Why should your company care?
It’s a no-brainer that an individual should be interested in proper ergonomics: you want to stay healthy, you want to avoid pain, and getting more work done isn’t bad either. But what if you’re a company that has to decide how to spend your wellness budget? Setting up ergonomic workstations in bulk sounds daunting, but in the long run will always win out over menial discounted gym memberships.
Ergonomics leads to both productivity and reduced healthcare costs in the long run. Neck, shoulder/back, and of course wrist pain can all be held at bay, if not prevented entirely, by a properly configured ergonomic workstation. It doesn’t matter whether your employees are getting their daily 10,000, or 30 minutes of strenuous exercise (as awesome as those things are for general health,) what matters is workstation efficiency and productivity. Ergonomics is a win for both individuals and companies looking toward the future.
What is anthropometry?
A quick aside about anthropometry: anthropometry is the study of human physical measurements and proportions (from your standard height and weight, to your neck-to-arm-length ratio) across both individual and larger, global scales. Anthropometry determines why your clothes are available in the variety of sizes that they are. In relation to active workstations, iMovR aims to create standing desks, treadmill desks, and converters that best serve the greatest percentage of the population, with products like height extenders and monitor arms which allow you to fully tailor your workstation to your body. Because no two humans are exactly the same, our products are designed to be configured to meet your needs.
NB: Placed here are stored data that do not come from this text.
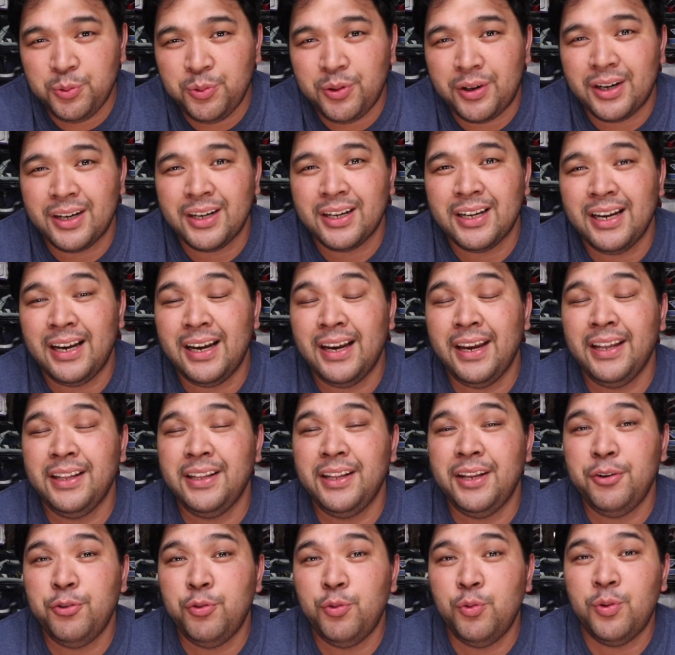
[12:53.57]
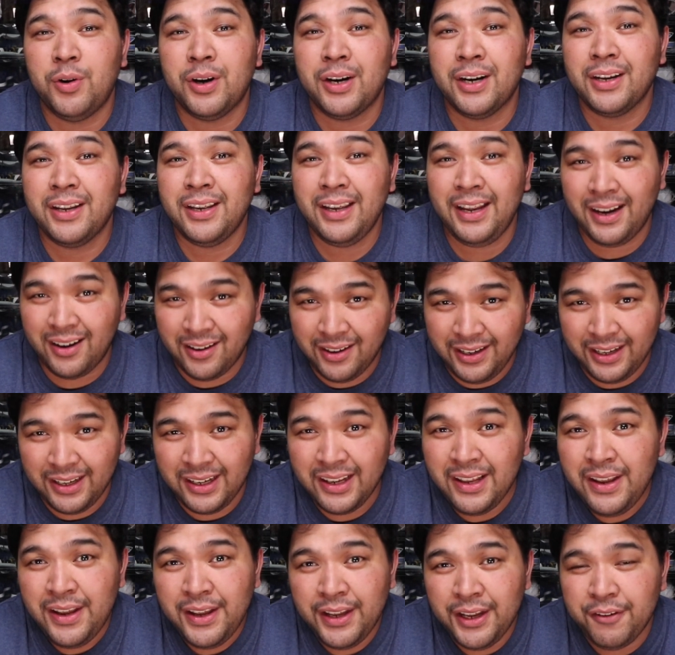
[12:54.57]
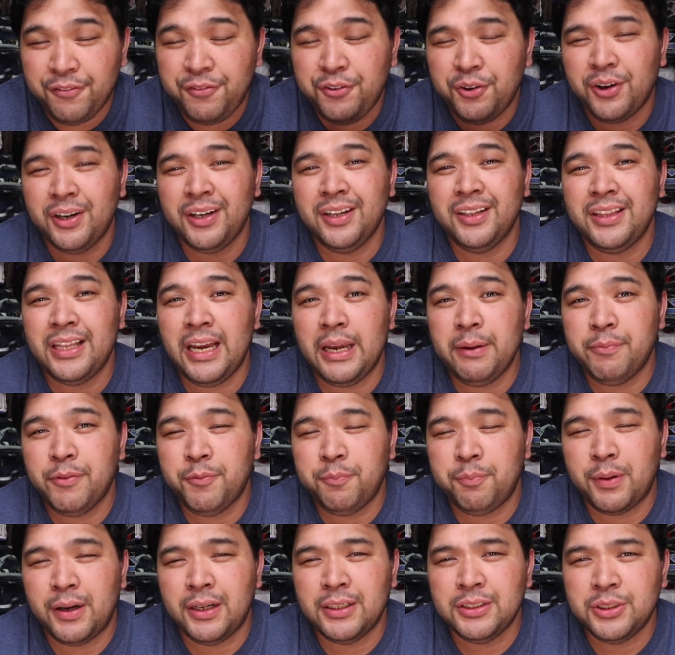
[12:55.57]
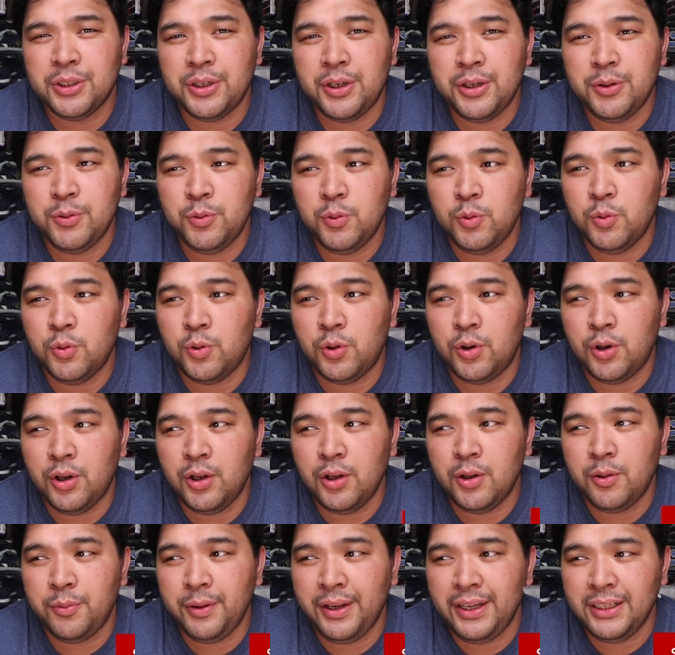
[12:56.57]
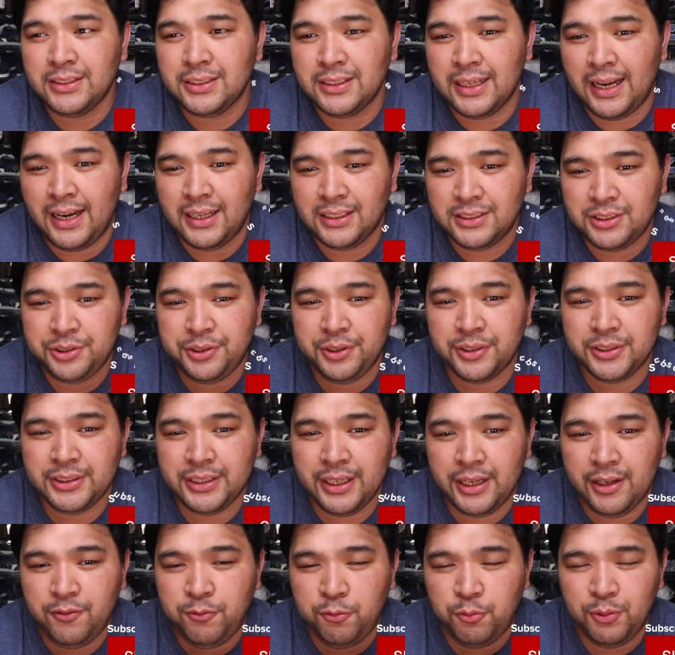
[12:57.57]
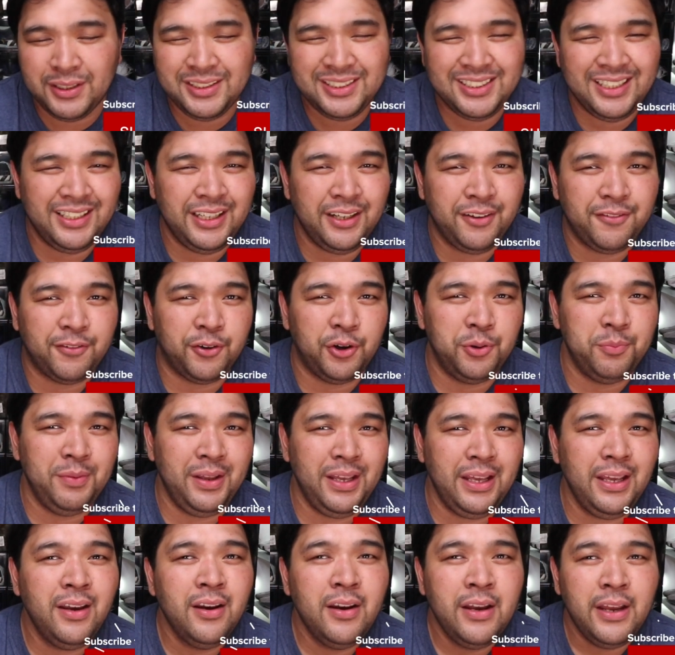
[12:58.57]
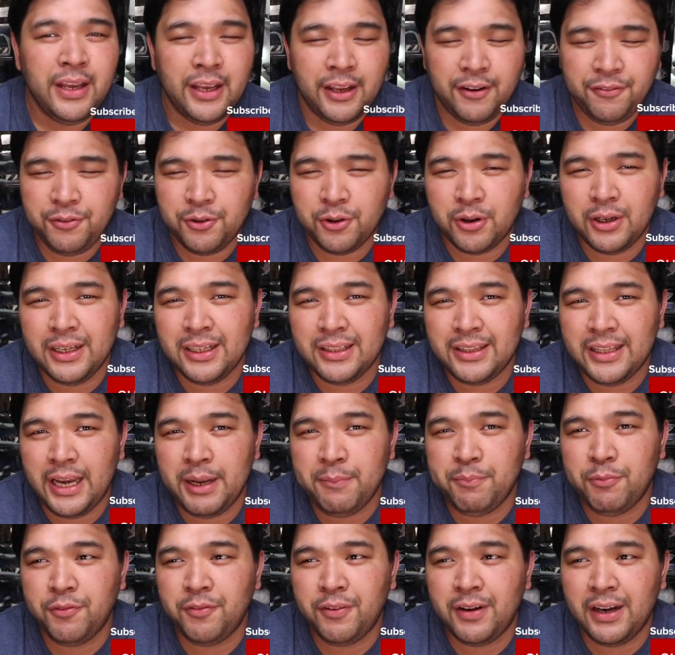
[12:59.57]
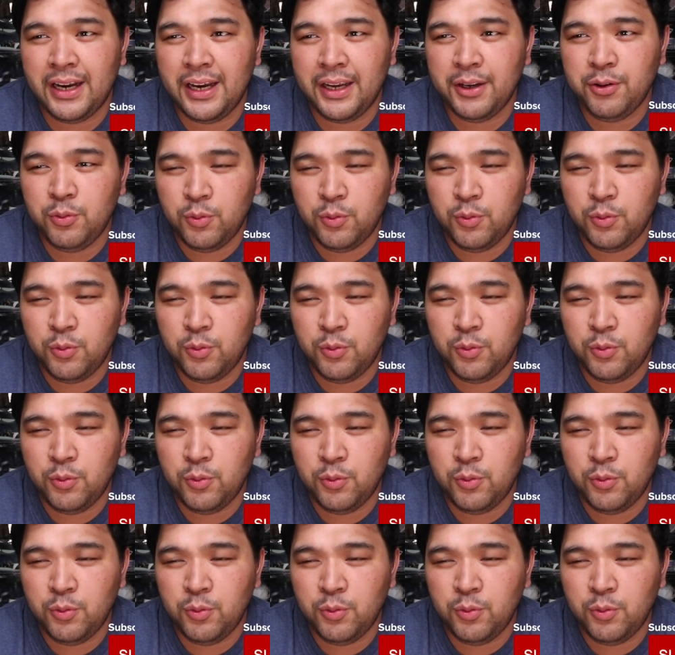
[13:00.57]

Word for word: who are kind, and who are caring. If you're the type of person who always asks yourself, what's in it for me? If you're the type of guy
You can think of anthropometry as being the thing that designers use to create products that can be operated ergonomically by their users.
A Guide to Standing Desk Ergonomics
Let’s outline the ideal ergonomic configuration for your standing desk. Before we get started, we should note that you should not stand for eight hours a day, everyday. You should switch between sitting, standing, and walking at one to two hour intervals. This helps to simulate the environment your body was made for—our bodies were not really meant to do anything for eight hours straight other than sleep. Changing your work position promotes better blood flow and reduces the chance of pain in the long term.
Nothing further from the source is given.